目の前の男が―――賢者と持て囃されるイアソンがどれだけ悲劇に巻き込まれてきたのかを。
「………わかりました」
目を瞑り―――そして、息を吐いてシェイはイアソンをしっかりと見据えた。
「シューリさんは『行方不明』として書類を残しておきます。―――あとは、定期的に此処へ来てください。できる限り彼女がどうゆう存在なのかを調べましょう」
「あぁ………」
うつむきながら、イアソンは少女を連れて診療所を後にした。
「………」
イアソンの自宅。
誰も居ない家のリビングにて、イアソンは乱暴にカギをテーブルに放り投げ、ソファに座り込んだ。
「………」
診療所でも、帰りの道中でも一切言葉を発さなかった少女は、キョロキョロと家の中を見回している。
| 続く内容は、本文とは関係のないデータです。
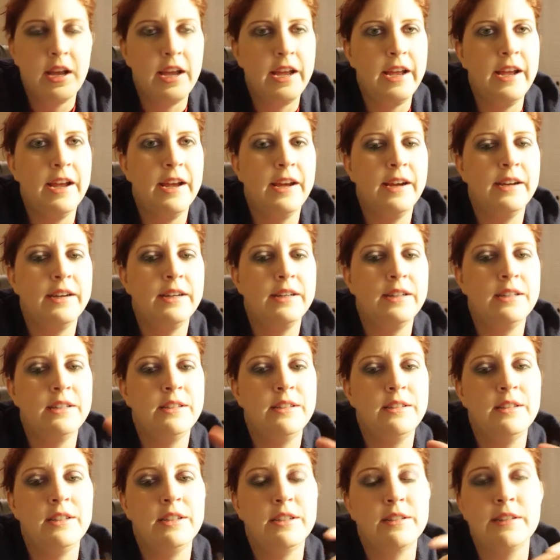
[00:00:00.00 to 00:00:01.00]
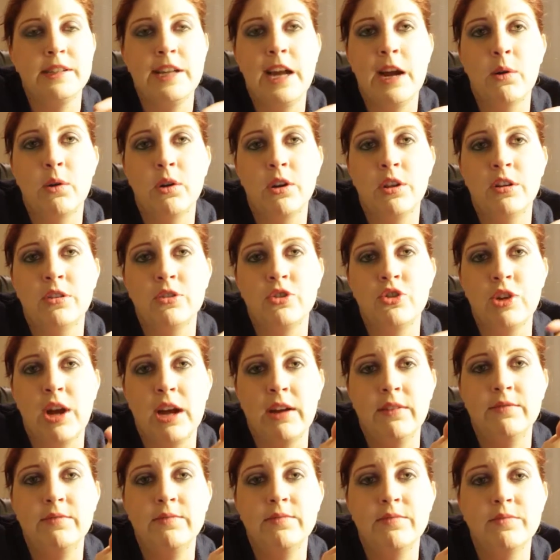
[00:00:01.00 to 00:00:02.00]
and it's an hour-long
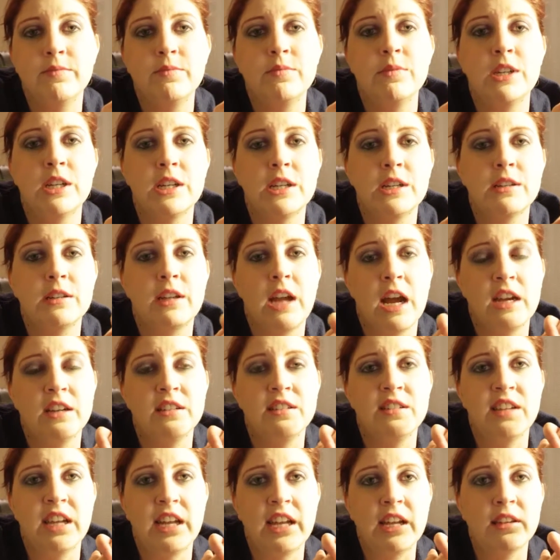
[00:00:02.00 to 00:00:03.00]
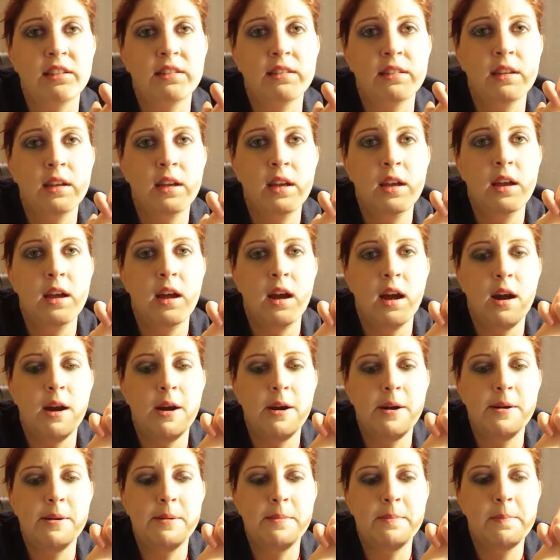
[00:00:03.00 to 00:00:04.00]
drive. That kind of stinks.
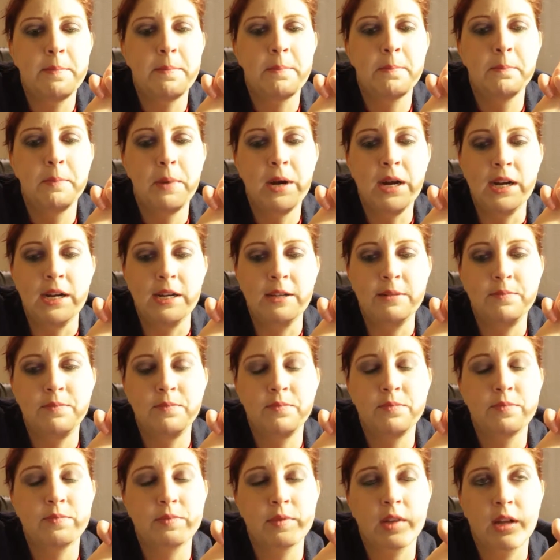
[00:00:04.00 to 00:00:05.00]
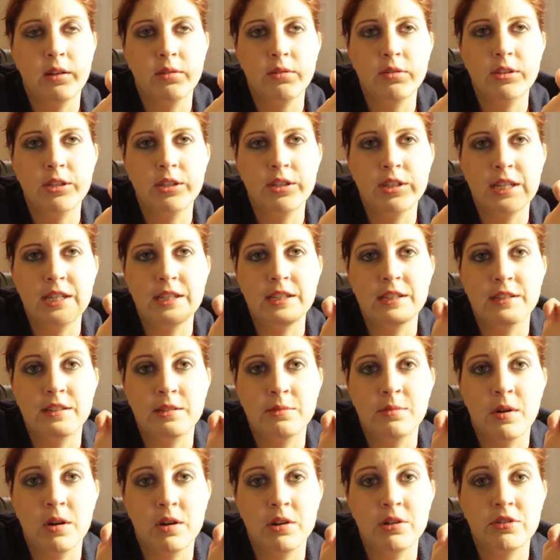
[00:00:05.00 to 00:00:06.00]
Um, but I really think that
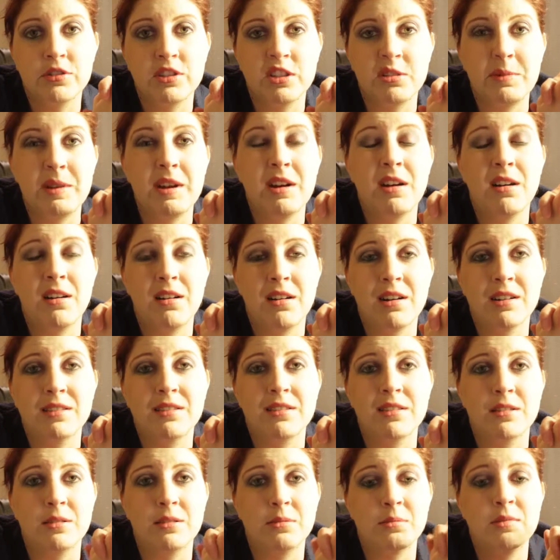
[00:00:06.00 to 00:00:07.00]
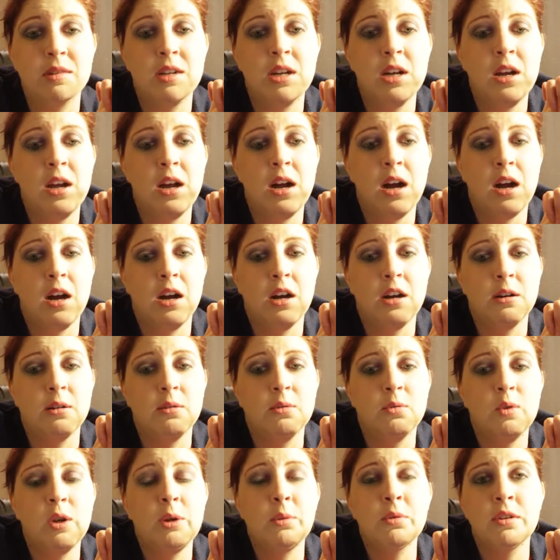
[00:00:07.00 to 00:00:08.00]
tomorrow is going to be awesome.
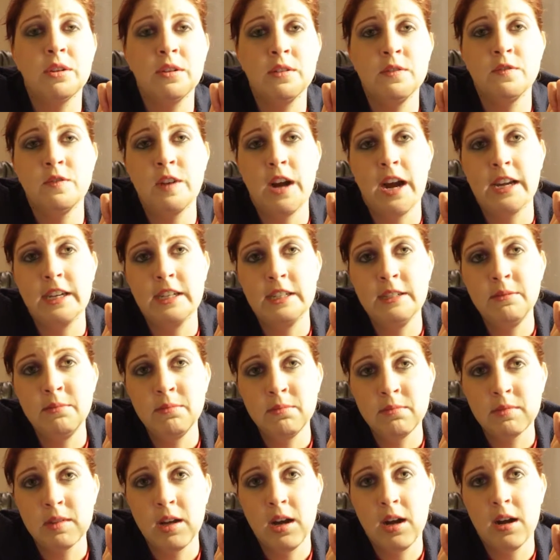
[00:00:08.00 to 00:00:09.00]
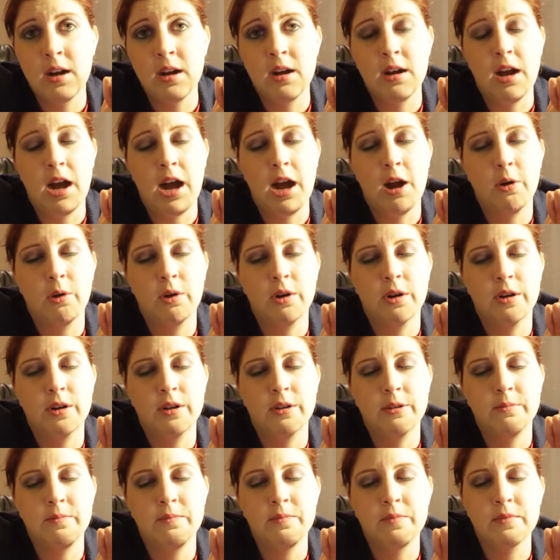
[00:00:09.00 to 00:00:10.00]
Um, we were invited, uh,
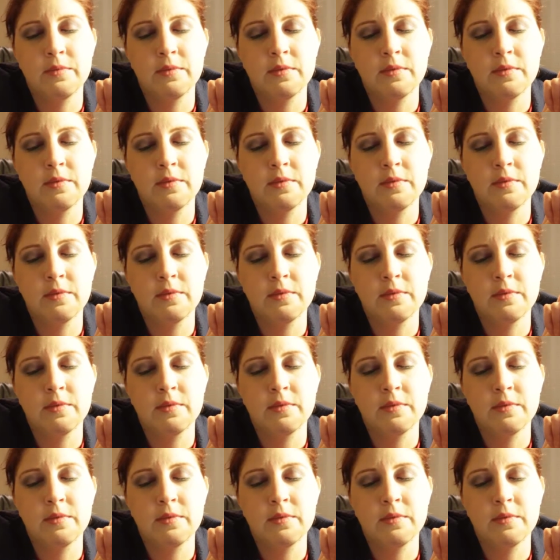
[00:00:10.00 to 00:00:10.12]
our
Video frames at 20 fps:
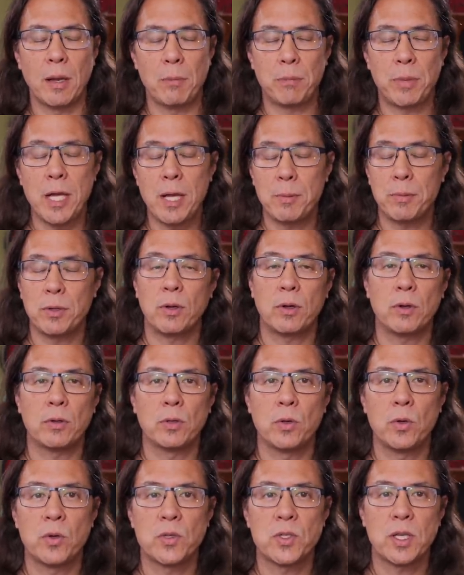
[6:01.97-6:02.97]
People are
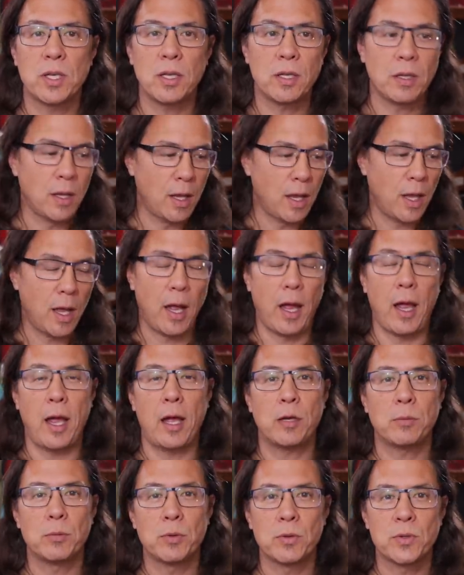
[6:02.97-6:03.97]
losing,
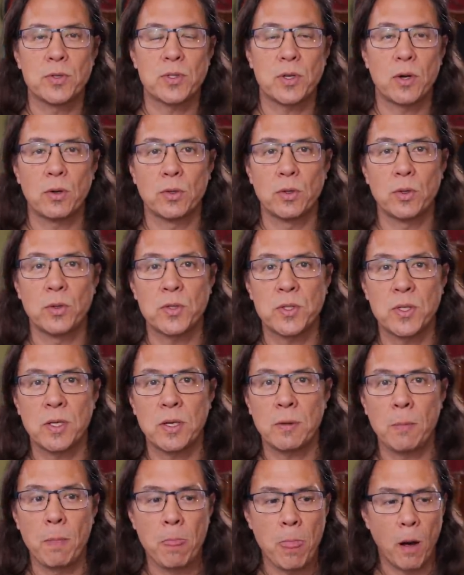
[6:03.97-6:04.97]
animals are losing,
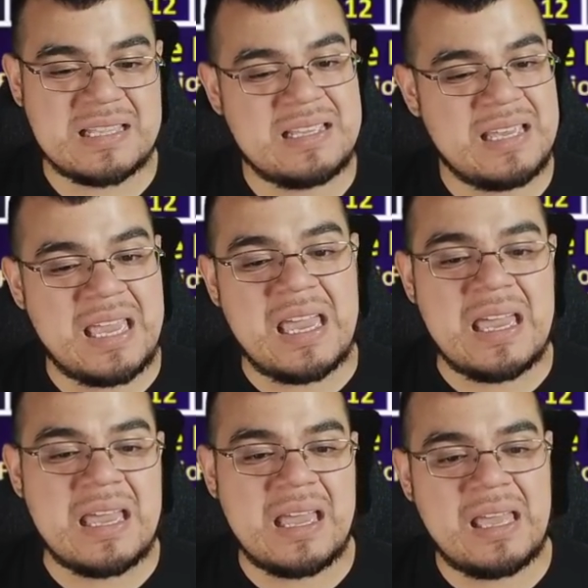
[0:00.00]

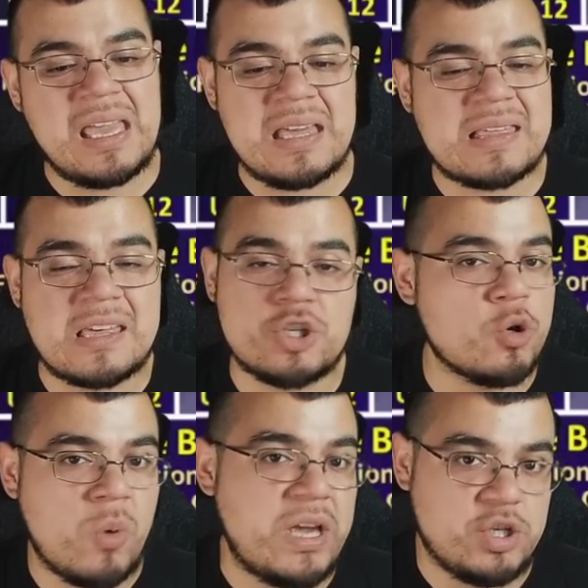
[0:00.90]
he's
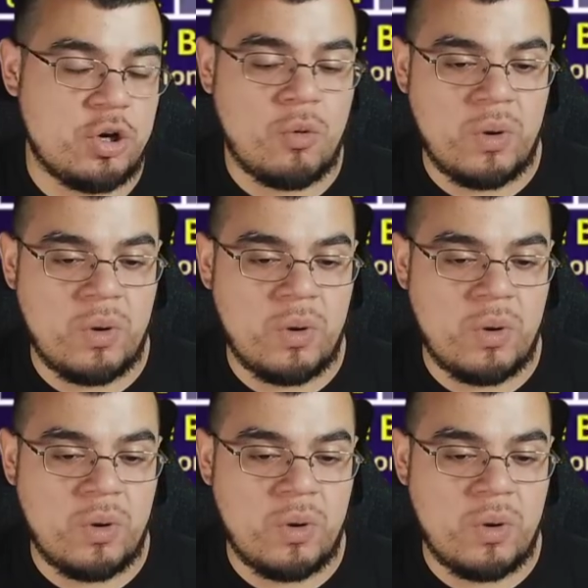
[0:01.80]
situational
―――娘は………居ない。僕を庇って―――死んだんだ。
娘と同じ顔で動き回る少女を見て―――理性で必死に現実を直視するように自分に言い聞かせる。
―――あの子は………魔獣だ。人間なんかじゃない………ましてや―――シューリじゃない………!!
「お父さん………?」
「!?」
気が付けば、少女はイアソンの目の前まで来ていて、彼の顔を覗きこんでいた。
「ぁ………」
その顔が、その声が、少女のすべてが娘を想起させた。
―――………最低な父親だ
冷静に考えれば、娘は目の前の魔獣に殺されたのだ。
恨んで、嘆いて、怒って、すべての負の感情をもって目の前の生き物を殺すのが正しいのかもしれない。
だが、イアソンは理解してしまった。
―――この子を恨むことも………捨てることも………僕には出来ない。
「………」
だから、せめて理性的に言葉を紡いだ。
「お父さん………」
「違う」
イアソンはのぞき込む少女の方を掴み少し距離を取らせる。
「………ここに座りなさい」
そして、自分の隣に少女を座らせた。
「………」
「………?」
不思議そうな顔で隣に座る少女を目の前にして、イアソンは大きく息を吸い―――そして、ゆっくりと口を開く。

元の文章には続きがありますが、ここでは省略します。